Background and Objectives

We explored the ability of large language models (LLMs) ChatGPT-4 and Gemini 1.0 Ultra in guiding clinical decision-making for six gastrointestinal cancers using the National Comprehensive Cancer Network (NCCN) Clinical Practice Guidelines.

Methods

We reviewed the NCCN Guidelines for anal squamous cell carcinoma, small bowel, ampullary, and pancreatic adenocarcinoma, and biliary tract and gastric cancers. Clinical questions were designed and categorized by type, queried up to three times, and rated on a Likert scale: (5) Correct; (4) Correct following clarification; (3) Correct but incomplete; (2) Partially incorrect; (1) Absolutely incorrect. Subgroup analysis was conducted on Correctness (scores 3–5) and Accuracy (scores 4–5).

Results

A total of 270 questions were generated (range-per-cancer 32–68).
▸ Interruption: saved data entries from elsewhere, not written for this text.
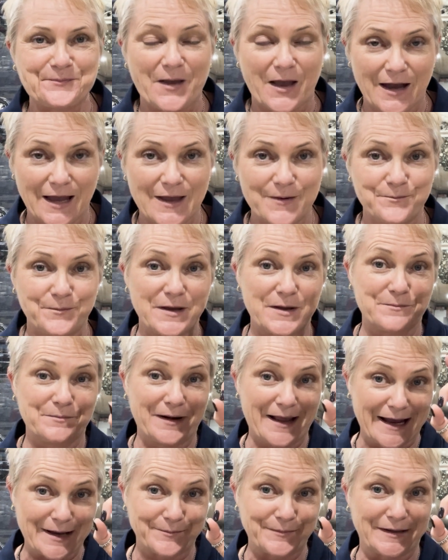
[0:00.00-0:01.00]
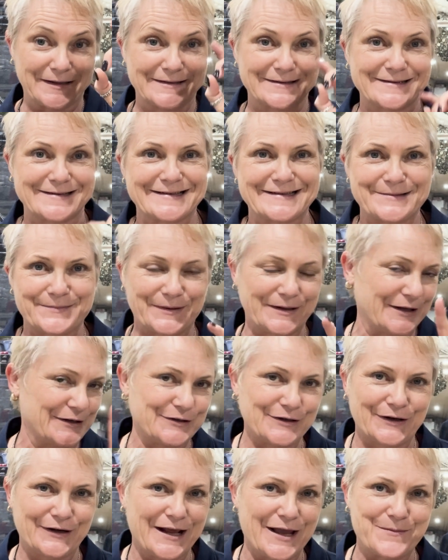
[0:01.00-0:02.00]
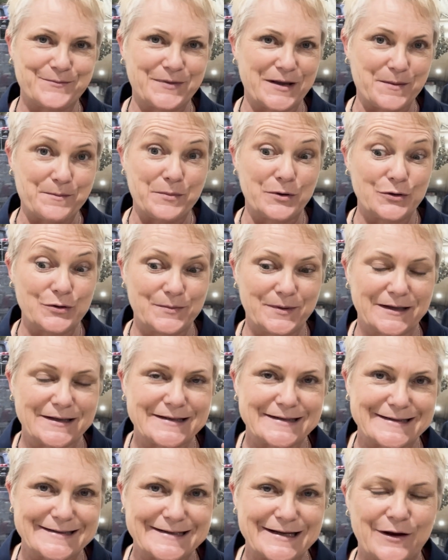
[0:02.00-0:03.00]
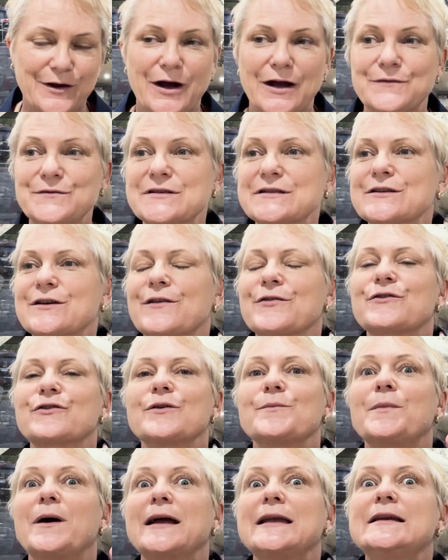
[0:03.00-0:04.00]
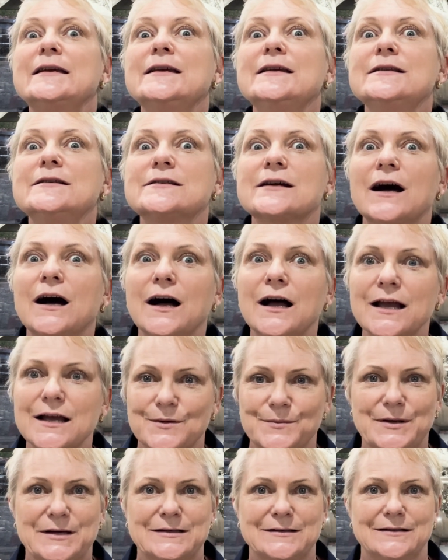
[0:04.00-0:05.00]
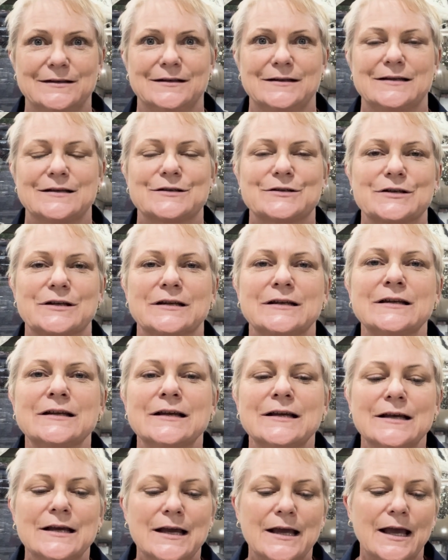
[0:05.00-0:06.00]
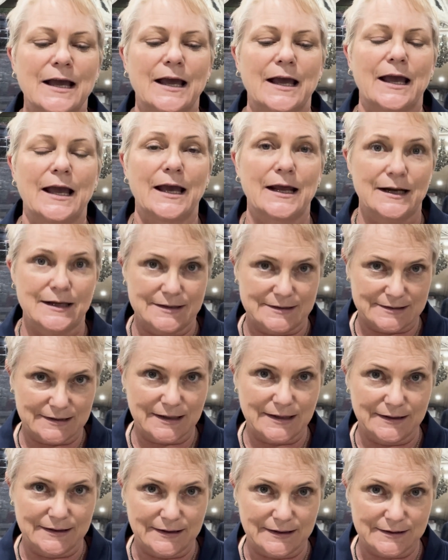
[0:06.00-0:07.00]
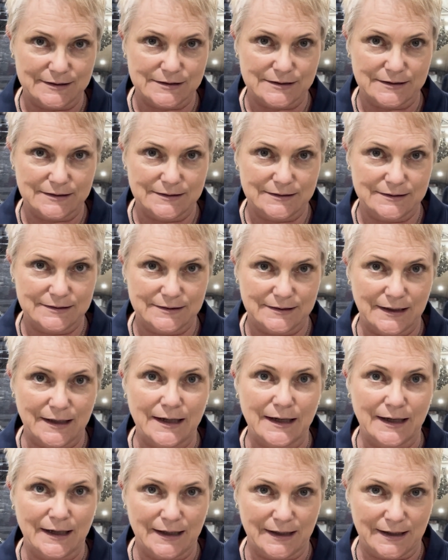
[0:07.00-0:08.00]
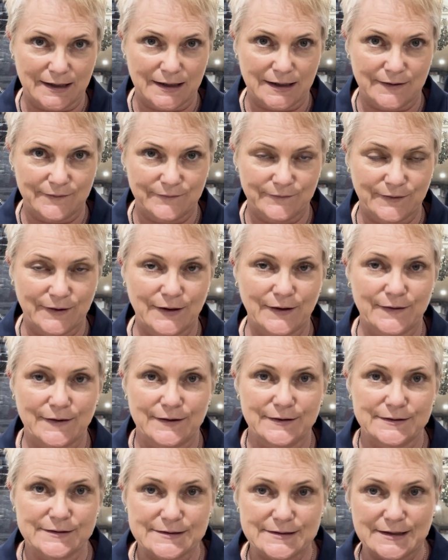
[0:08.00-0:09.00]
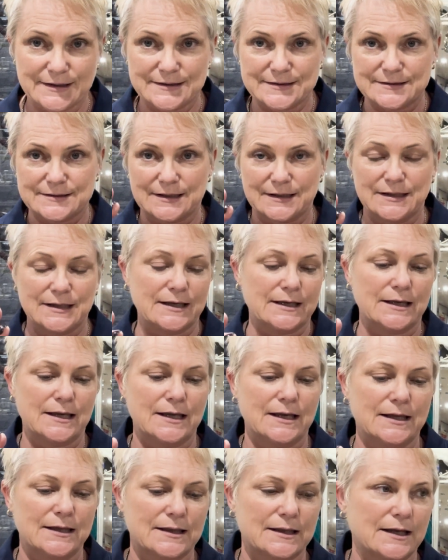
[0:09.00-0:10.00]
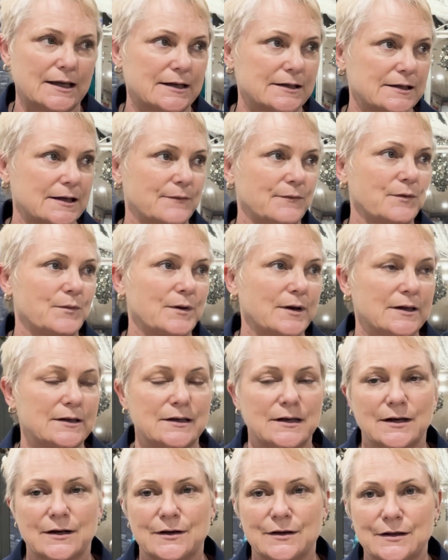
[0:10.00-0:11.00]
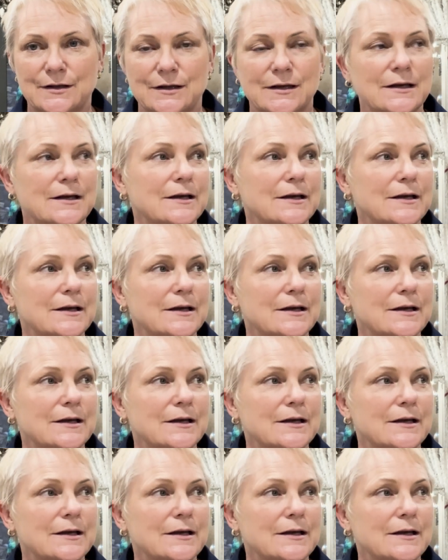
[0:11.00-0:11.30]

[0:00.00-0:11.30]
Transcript: I have big black buttons, but I don't have big blue buttons. So I've just gone through my entire button collection, and it's a collection and a half. You know, the little tins that you get that everyone, you know,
ChatGPT-4 versus Gemini 1.0 Ultra score differences were not statistically-significant (Mean Rank 278.30 vs. 262.70, p = 0.222). Correctness was seen in 77.78% versus 75.93% of responses, and Accuracy in 64.81% versus 57.41%. There were no statistically-significant differences in Correctness or Accuracy between LLMs in terms of question or cancer type.

Conclusions

Both LLMs demonstrated a limited capacity to assist with complex clinical decision-making. Their current Accuracy level falls below the acceptable threshold for clinical use. Future studies exploring LLMs in the healthcare domain are warranted.

查看原文本刊更多论文

最前沿的人工智能：根据NCCN指南，利用Gemini-1.0 Ultra和ChatGPT-4为六种胃肠道癌症导航肿瘤护理

背景和目的：我们根据国家综合癌症网络（NCCN）临床实践指南，探讨了大型语言模型（LLMs） ChatGPT-4和Gemini 1.0 Ultra在指导六种胃肠道癌症临床决策方面的能力。方法：我们回顾了NCCN关于肛门鳞状细胞癌、小肠、壶腹癌、胰腺腺癌、胆道癌和胃癌的指南。临床问题按类型设计和分类，最多查询三次，并按李克特量表评分：(5)正确；(4)纠正后续澄清；(3)正确但不完整的；(2)部分错误；(1)完全错误。对正确性（3-5分）和准确性（4-5分）进行亚组分析。结果：共生成了270个问题（范围-每个癌症32-68）。ChatGPT-4与Gemini 1.0 Ultra评分差异无统计学意义（平均排名278.30比262.70,p = 0.222）。正确率分别为77.78%和75.93%，准确率分别为64.81%和57.41%。在问题或癌症类型方面，法学硕士之间的正确性或准确性没有统计学上的显著差异。结论：这两个llm在复杂的临床决策方面表现出有限的能力。他们目前的准确度水平低于临床使用的可接受阈值。未来的研究探索法学硕士在医疗保健领域是必要的。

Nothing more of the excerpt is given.